Questo saggio è un adattamento della ricerca presentata al II Forum Nazionale dei Sociologi (Napoli, 9 ottobre 2004). La versione completa può essere letta qui.
Molto bello e soprattutto perfettamente in linea con gli obiettivi di Politicaonline. Quando ci inventammo questo blog, avevamo in mente di realizzare un luogo dove si discutesse del rapporto fra cultura e tecnologia nel senso più ampio possibile, proprio perchè questo non è né scontato né neutrale. Si tratta appunto di un rapporto “politico” fin dalla determinazione del codice stesso. Quanti progetti non hanno mai visto la luce perchè “politicamente” non desiderabili?

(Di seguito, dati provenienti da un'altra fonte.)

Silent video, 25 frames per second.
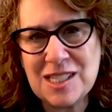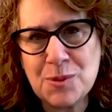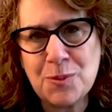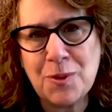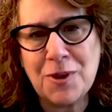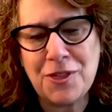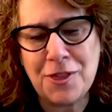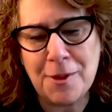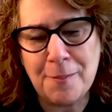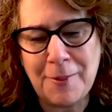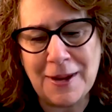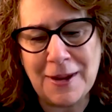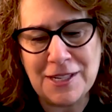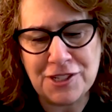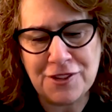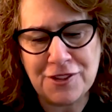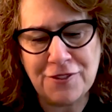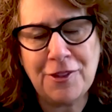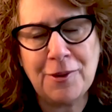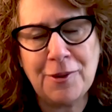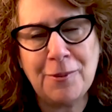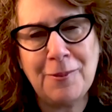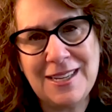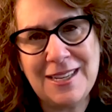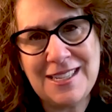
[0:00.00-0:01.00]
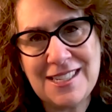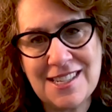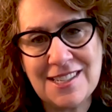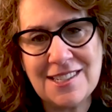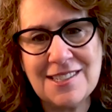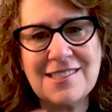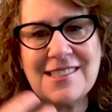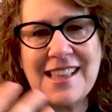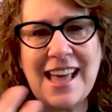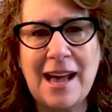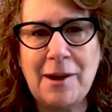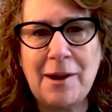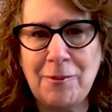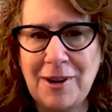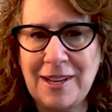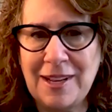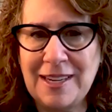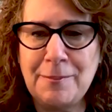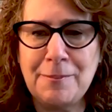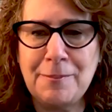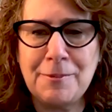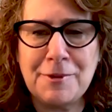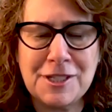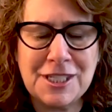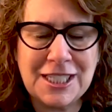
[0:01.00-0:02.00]
with a bunch of the windows. That one
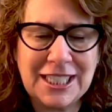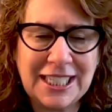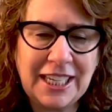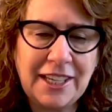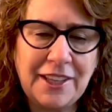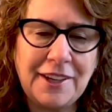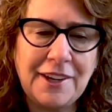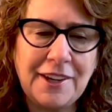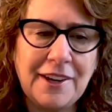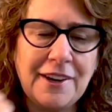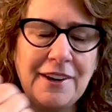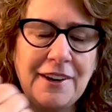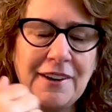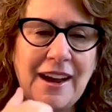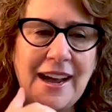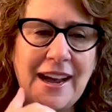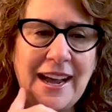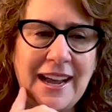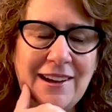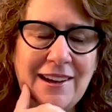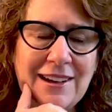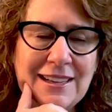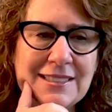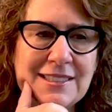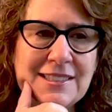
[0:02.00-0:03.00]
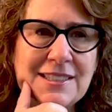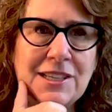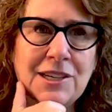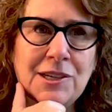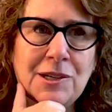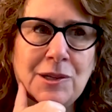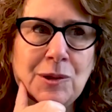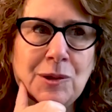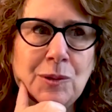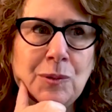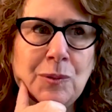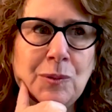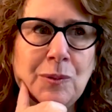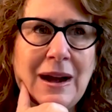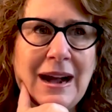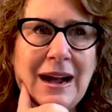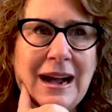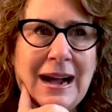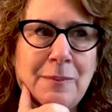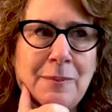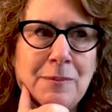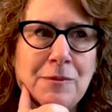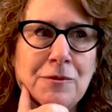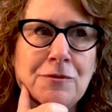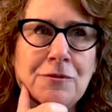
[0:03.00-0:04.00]
in particular, I also
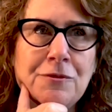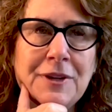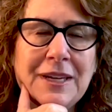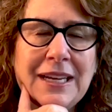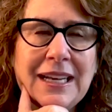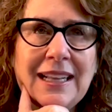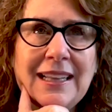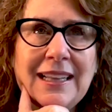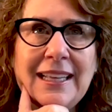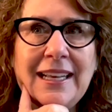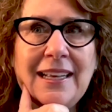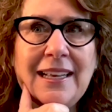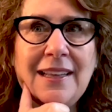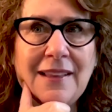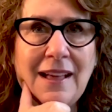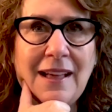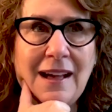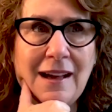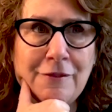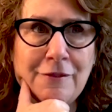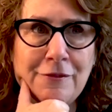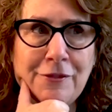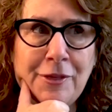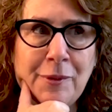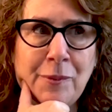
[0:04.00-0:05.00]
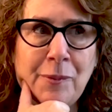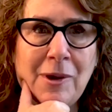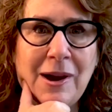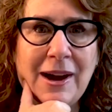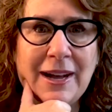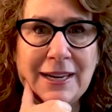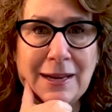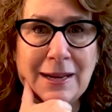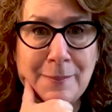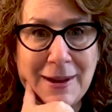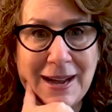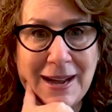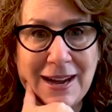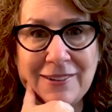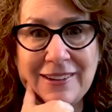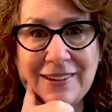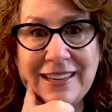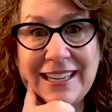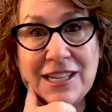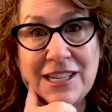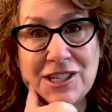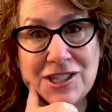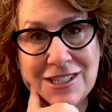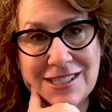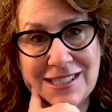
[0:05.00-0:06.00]
really love the one about
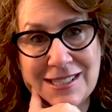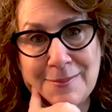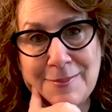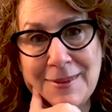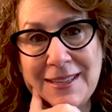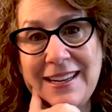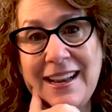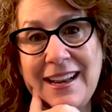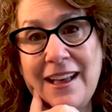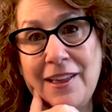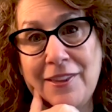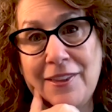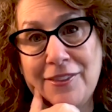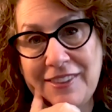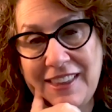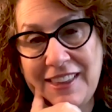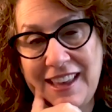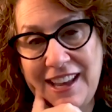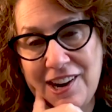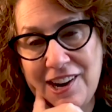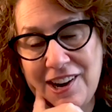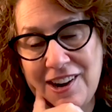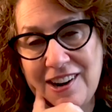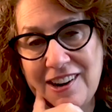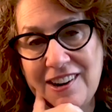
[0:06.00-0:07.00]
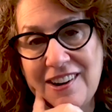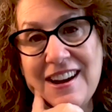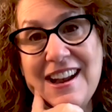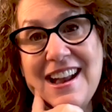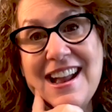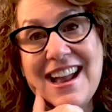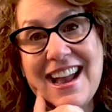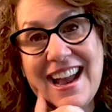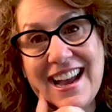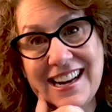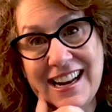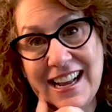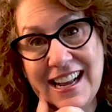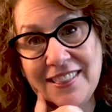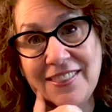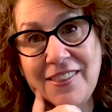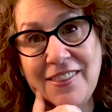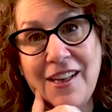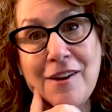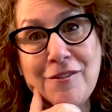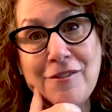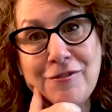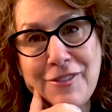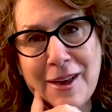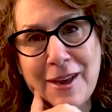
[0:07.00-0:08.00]
ageism and healthcare. And I
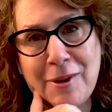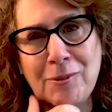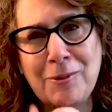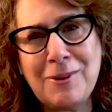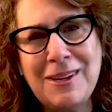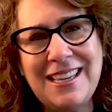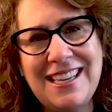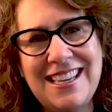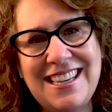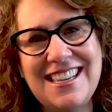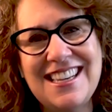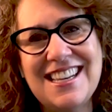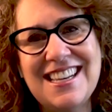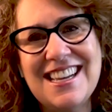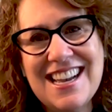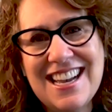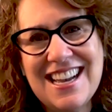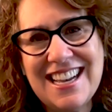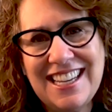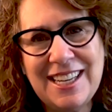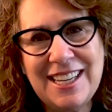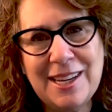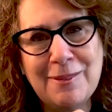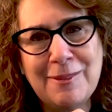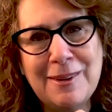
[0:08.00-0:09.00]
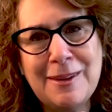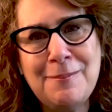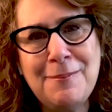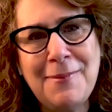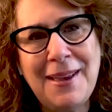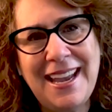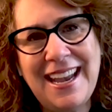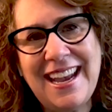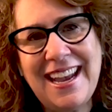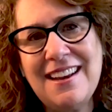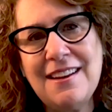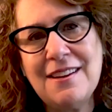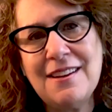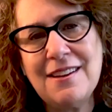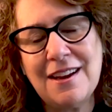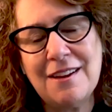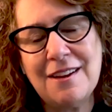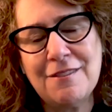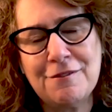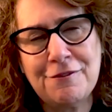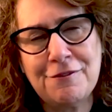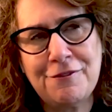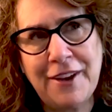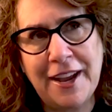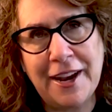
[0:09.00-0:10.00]
love that we made
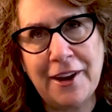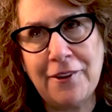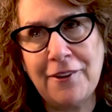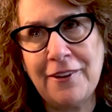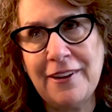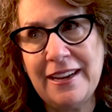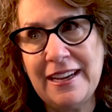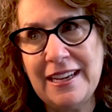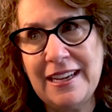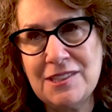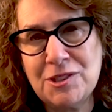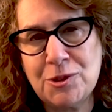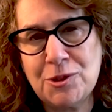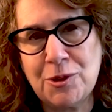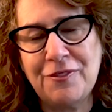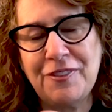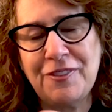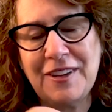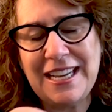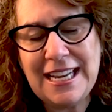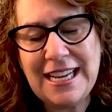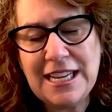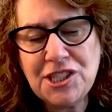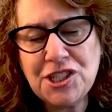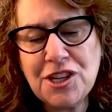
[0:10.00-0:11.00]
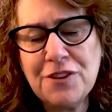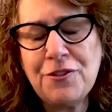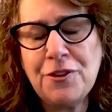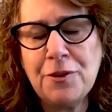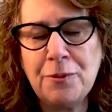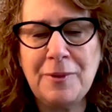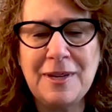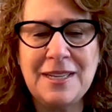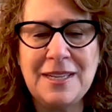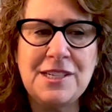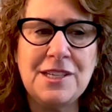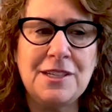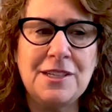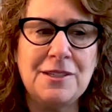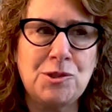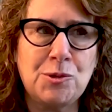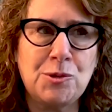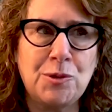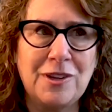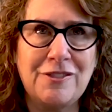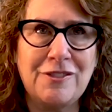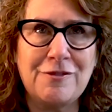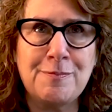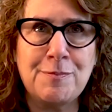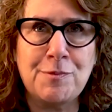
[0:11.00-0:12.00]
very sort of each of the windows
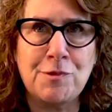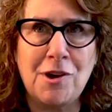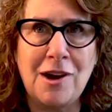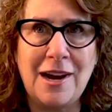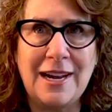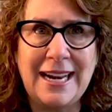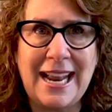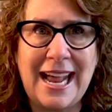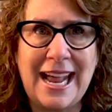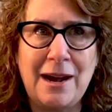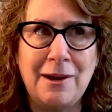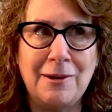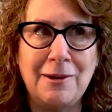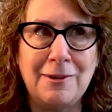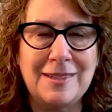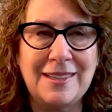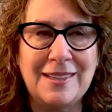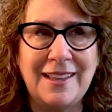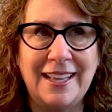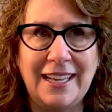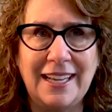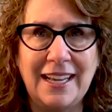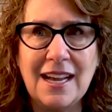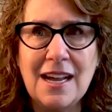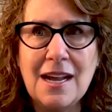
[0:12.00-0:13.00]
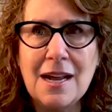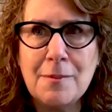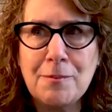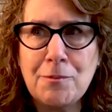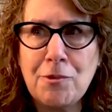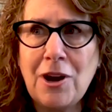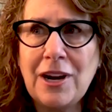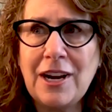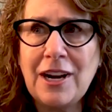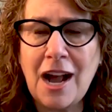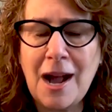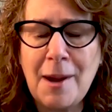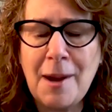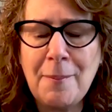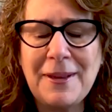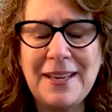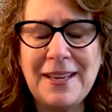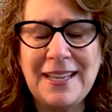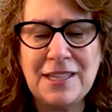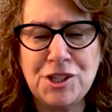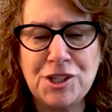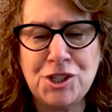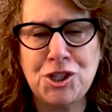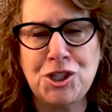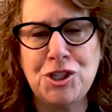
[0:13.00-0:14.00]
sort of brought up
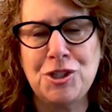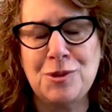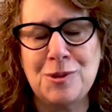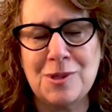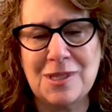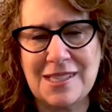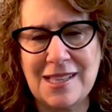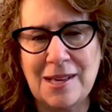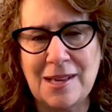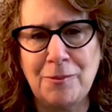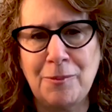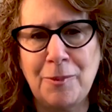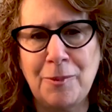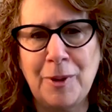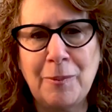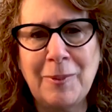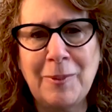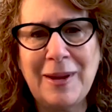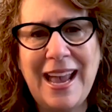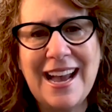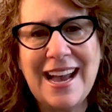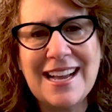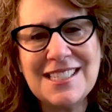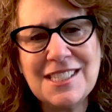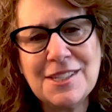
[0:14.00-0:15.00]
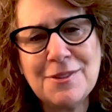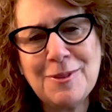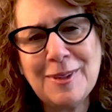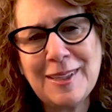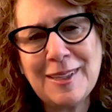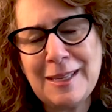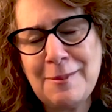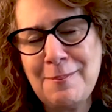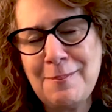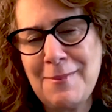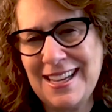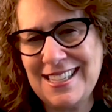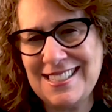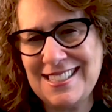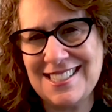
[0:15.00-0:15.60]
issues where we had to really make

Di recente mi sono fermata a riflettere in questi termini finanche in rapporto al web semantico. Quanto più diviene pervasiva la tecnologia (il technoscape), tanto più saranno determinanti le ontologie con le quali assimiliamo la realtà nei processi culturali. Chi contribuirà dunque alla realizzazione delle ontologie avrà il potere di determinare buona parte della realtà (essendo prevalentemente segnica). Ci sarà posto per le sfumature? Che fine farà il multiculturalismo??

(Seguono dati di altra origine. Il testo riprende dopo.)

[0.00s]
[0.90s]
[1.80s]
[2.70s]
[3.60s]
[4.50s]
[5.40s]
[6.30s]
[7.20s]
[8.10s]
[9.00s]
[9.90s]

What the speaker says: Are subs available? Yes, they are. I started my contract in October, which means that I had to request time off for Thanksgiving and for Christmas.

L’intervento di Davide è chiarissimo e molto stimolante. E la provocazione di Shine sembra che nasconda strani timori. Non so se è questione di sfumature, quanto forse di regole. Se cioè le regole vanno definite dai creatori del techoscape o piuttosto dagli utenti. Per regole intendo anche codici di comunicazione, non solo normative “politiche”. E’ la questione su cui si basa lo sviluppo di tutta la sfera tecnologica e digitale. Altrimenti il multiculturalismo finirà per essere soverchiato da una specie di “omologazione tecnologica”, molto confusa e sopratutto poco democratica.